Mark Klein has just posted a paper entitled
No Good Choices: LBJ and the Vietnam/Great Society Connection by Francis M. Bator which offers the first really rational explanation that I have seen for LBJ's sharp increase in the number of troops in country.
I was not a disinterested observer. My first Presidential vote ever was for LBJ, largely because what I knew of him was that he was an extremely bright and capable man who strongly favored Civil Rights and because Goldwater and the Republicans were (and remain today) absolutely wrong on Civil Rights.
I already belonged to the military. I transfered from the Army Reserves where I had late in 1964 just been promoted to Sp4 in an Artillery headquarters Battery to join advanced ROTC to become a Second Lieutenant, and it griped me that the Army would not let me draw both my Reserve Pay (about $42 a month) and also the $40 a month as a ROTC cadet at the same time. I had a stake in the pending troop increase, but did not know about it yet.
Politically I gave LBJ very high marks for the Civil Rights Bill and for Medicare. I didn't see the value of American troops in South Vietnam, though. Still, I did and still do have high respect for LBJ. The prevailing "wisdom" in the national news did not agree with me, but I knew people who knew him personally, and the news was wrong.

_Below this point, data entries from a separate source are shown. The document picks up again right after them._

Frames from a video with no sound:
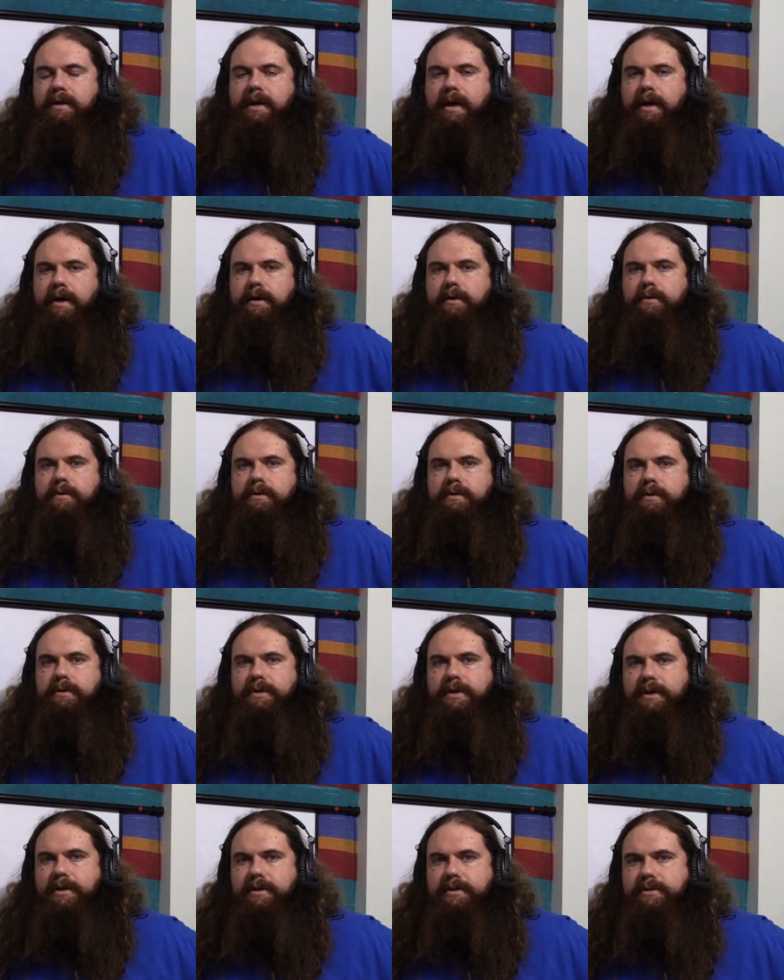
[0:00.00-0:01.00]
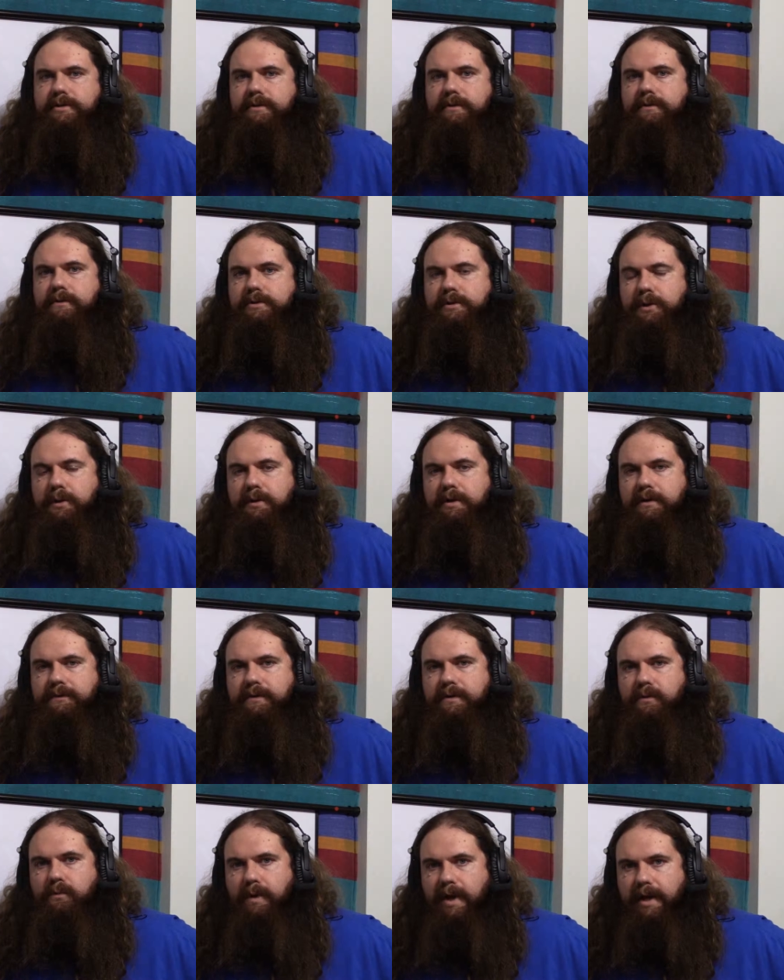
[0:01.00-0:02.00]
Now, there's two
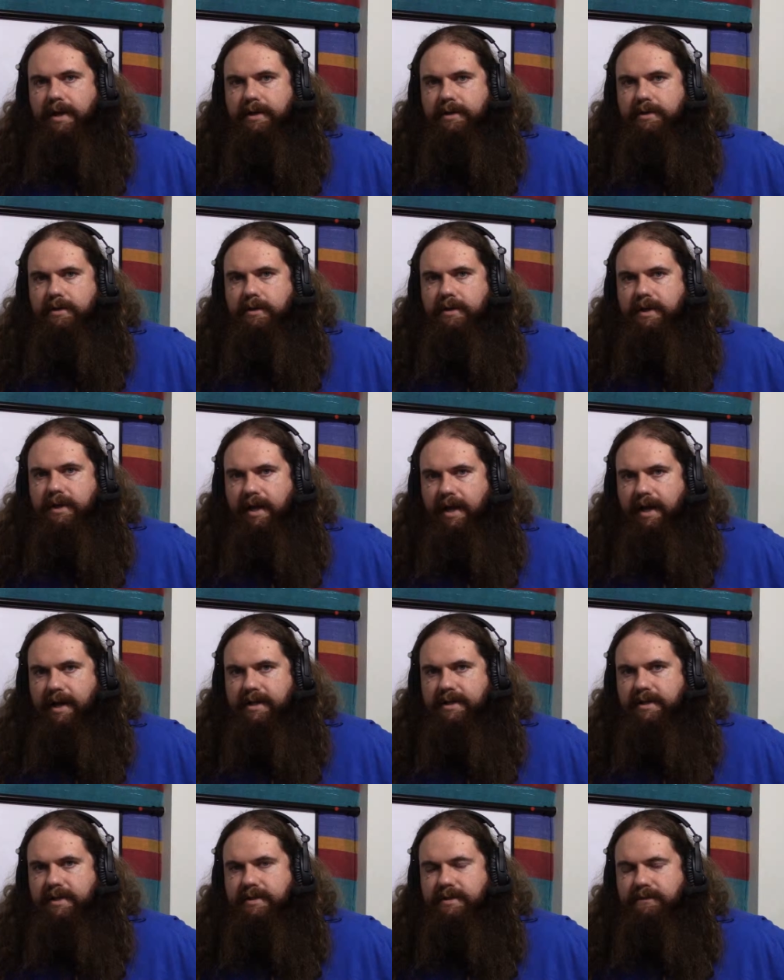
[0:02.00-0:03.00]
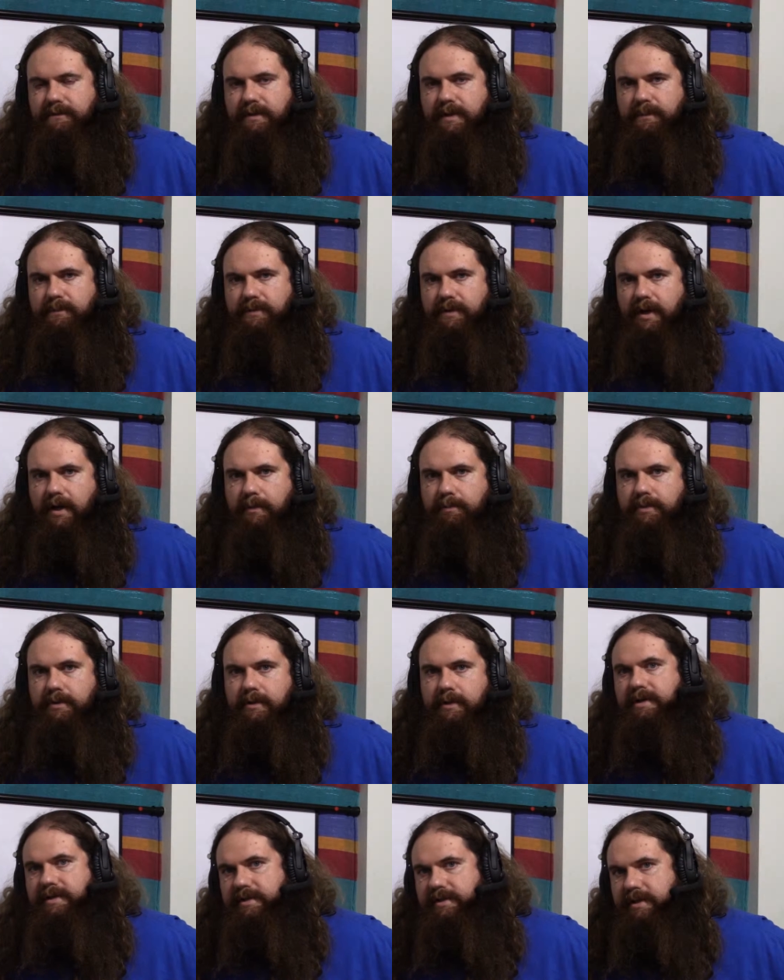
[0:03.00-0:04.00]
different ways you can access a flip-flop,
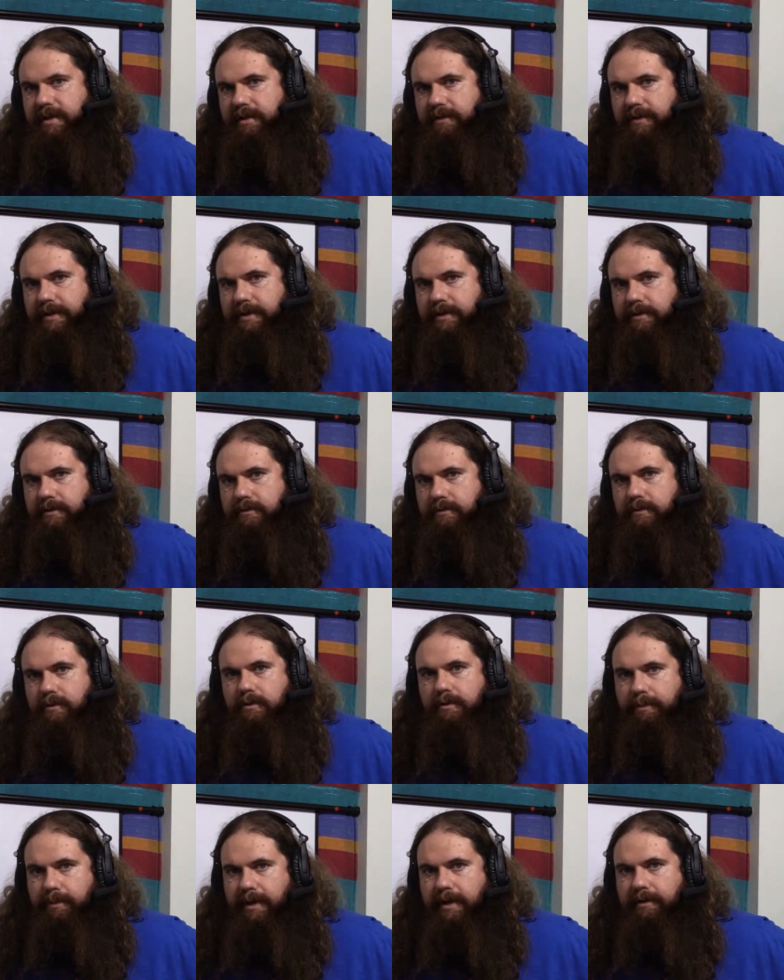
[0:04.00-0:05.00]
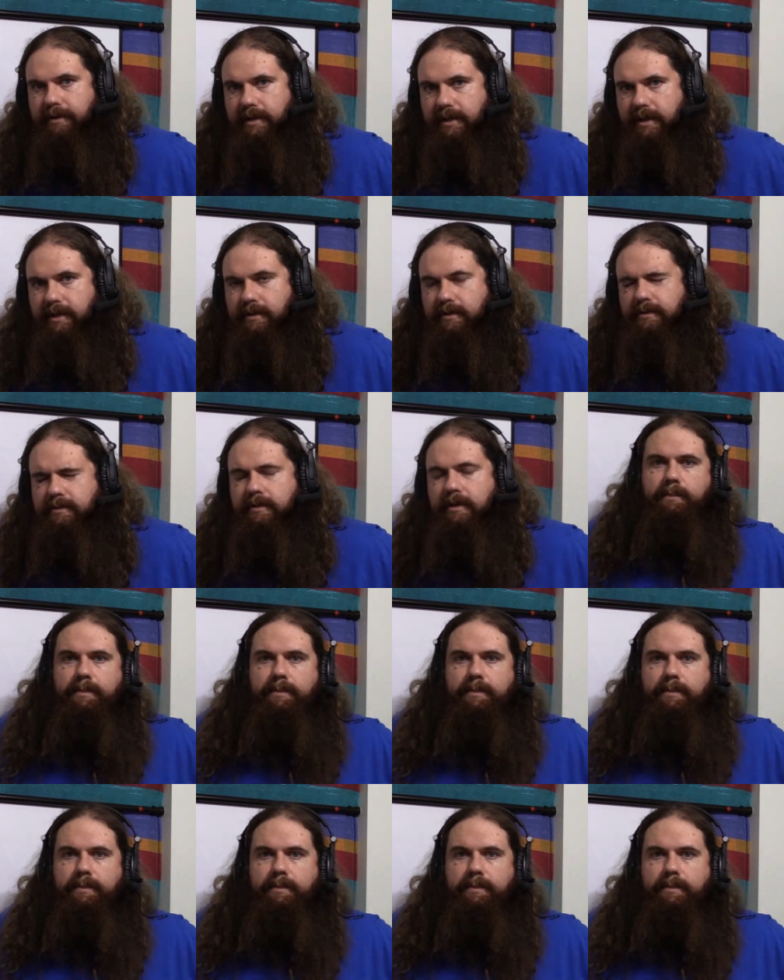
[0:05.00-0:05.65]
serial or parallel.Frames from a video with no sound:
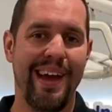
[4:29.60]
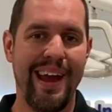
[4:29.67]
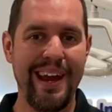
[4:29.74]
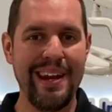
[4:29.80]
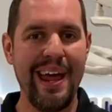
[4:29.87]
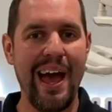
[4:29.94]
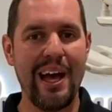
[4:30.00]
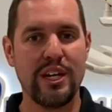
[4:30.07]

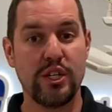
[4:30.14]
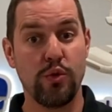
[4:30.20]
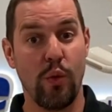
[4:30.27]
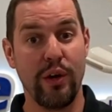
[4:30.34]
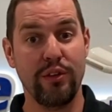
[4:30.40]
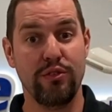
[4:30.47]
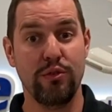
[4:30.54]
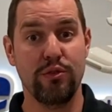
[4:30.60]

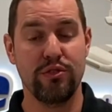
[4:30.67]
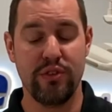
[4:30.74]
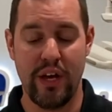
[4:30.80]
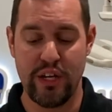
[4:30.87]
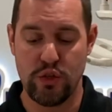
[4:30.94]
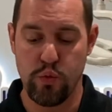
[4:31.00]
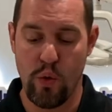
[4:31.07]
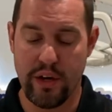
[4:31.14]

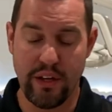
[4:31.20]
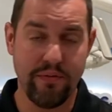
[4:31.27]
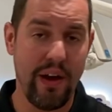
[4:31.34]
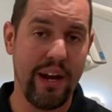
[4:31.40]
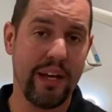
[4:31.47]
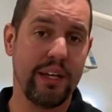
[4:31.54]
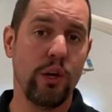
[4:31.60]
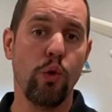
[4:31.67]
A-22/1. You can
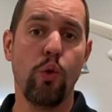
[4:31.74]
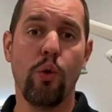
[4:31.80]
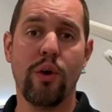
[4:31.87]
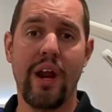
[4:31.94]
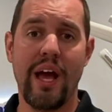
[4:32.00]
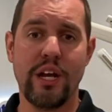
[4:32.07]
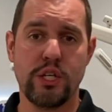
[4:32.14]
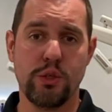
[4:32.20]
find it at
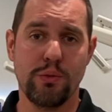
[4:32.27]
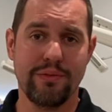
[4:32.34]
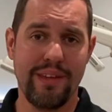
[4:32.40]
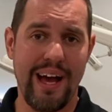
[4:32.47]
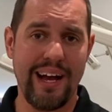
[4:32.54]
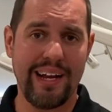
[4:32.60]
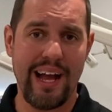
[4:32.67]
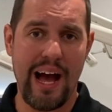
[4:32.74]

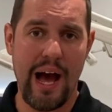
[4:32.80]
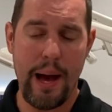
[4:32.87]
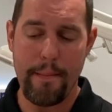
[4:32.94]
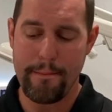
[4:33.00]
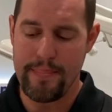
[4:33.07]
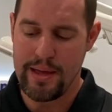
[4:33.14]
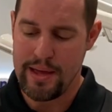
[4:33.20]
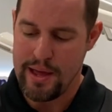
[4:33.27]

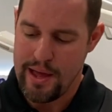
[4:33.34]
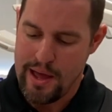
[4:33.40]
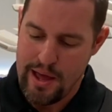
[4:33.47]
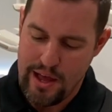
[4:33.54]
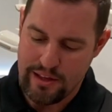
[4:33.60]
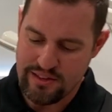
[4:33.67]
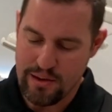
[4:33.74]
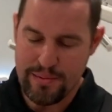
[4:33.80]
kilgoreinternational.com.
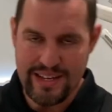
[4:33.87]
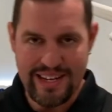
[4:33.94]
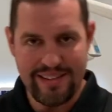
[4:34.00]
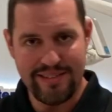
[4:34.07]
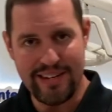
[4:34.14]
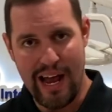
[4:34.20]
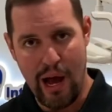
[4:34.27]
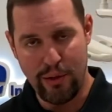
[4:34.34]
And some of the
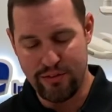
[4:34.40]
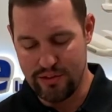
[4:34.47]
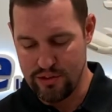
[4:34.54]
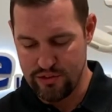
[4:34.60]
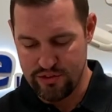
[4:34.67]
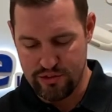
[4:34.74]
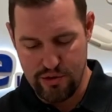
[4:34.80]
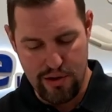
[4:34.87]
ins and outs of
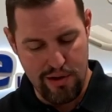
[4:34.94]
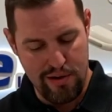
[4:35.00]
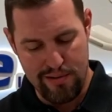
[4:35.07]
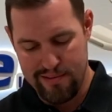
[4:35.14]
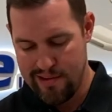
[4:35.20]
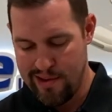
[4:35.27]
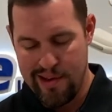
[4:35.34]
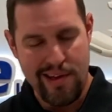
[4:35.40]
this
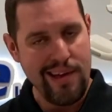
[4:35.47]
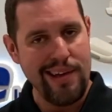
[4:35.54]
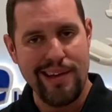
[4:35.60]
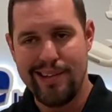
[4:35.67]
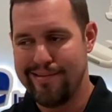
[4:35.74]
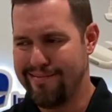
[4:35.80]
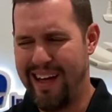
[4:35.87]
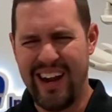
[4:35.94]
skull,
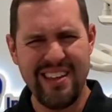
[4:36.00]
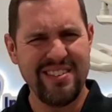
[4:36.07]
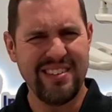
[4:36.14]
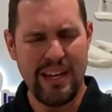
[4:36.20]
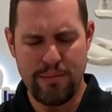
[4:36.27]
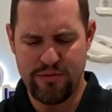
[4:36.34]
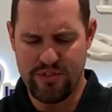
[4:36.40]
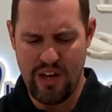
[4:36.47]
a lot of the
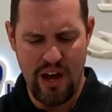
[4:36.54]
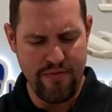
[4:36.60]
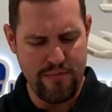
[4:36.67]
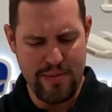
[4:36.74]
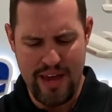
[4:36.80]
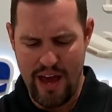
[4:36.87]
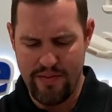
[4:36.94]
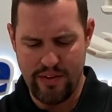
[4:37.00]
same stuff. I
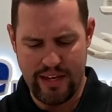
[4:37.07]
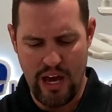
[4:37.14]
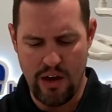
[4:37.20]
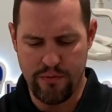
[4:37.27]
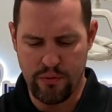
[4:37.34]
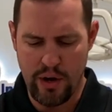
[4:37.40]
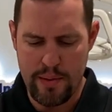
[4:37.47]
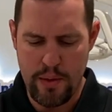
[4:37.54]
mean, you have the
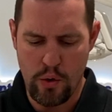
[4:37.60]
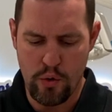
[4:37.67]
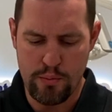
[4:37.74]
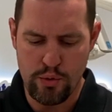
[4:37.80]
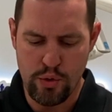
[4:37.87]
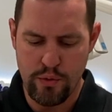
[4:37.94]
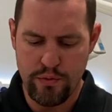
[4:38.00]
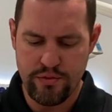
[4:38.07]
calvarium that
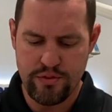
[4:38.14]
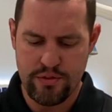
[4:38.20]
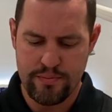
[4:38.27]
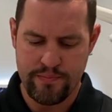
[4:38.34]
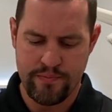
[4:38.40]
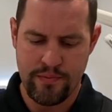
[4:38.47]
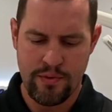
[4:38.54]
removes.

Francis Bator (.pdf) now offers an explanation that does not require me to accept that LBJ was an uneducated country hick from Texas who was intimidated by the high-brow easterners with Harvard degrees who accompanied JFK when I remember how LBJ had literally twisted the Senate, and with it the Congress, around his finger and made it dance to his tune. The media-inspired fiction that LBJ was an uneducated country hick intimidated by high-powered eastern educated JFK advisers has led to a lot of mistaken explanations for the problem that the media called "Guns and Butter." I knew enough to not give any of those explanations much credence.
The explanation Bator offers for the sharp troop increase and the rather strange way it was handled (no reserves used, no taxes increased to pay for the escalation, no getting Congress behind the escalation) centers on America's
social paralysis, brought on by the right-wing financial Republicans and the racist Dixiecrats who had worked together to prevent any social or economic progress in American society from 1938 on.
[The following is not in Bator’s paper. It is from my own study. I think it illuminates the source of America's problems, though.]
The American economic and social collapse between 1929 and 1933 occurred because of international financial problems stemming from the tremendous costs of WW I, the mishandling of German reparations in the Versailles Treaty at the end of WW I and the international effort to return to the Gold Standard after WW I, compounded by America's unregulated independent banks, inadequate accounting standards, an unregulated money supply and the refusal of Republicans and bankers to take any actions to correct the problems.
The requirement to stay on the Gold Standard exported the American financial disaster to the rest of the world and by the panicky attempt by Congress to erect barriers to the rest of the world using the Smoot-Hawley Tariff Act. The American trade barriers were quickly copied around the world. Much of this could have been ameliorated by quick government actions to maintain the American money supply be protecting and regulating banks, by using the government to maintain employment, and by separating international exchange rates from the straight-jacket of the Gold Standard. Conservative Republicans fought every such measure tooth-and-nail for four years as the disaster of the Depression continued to get worse.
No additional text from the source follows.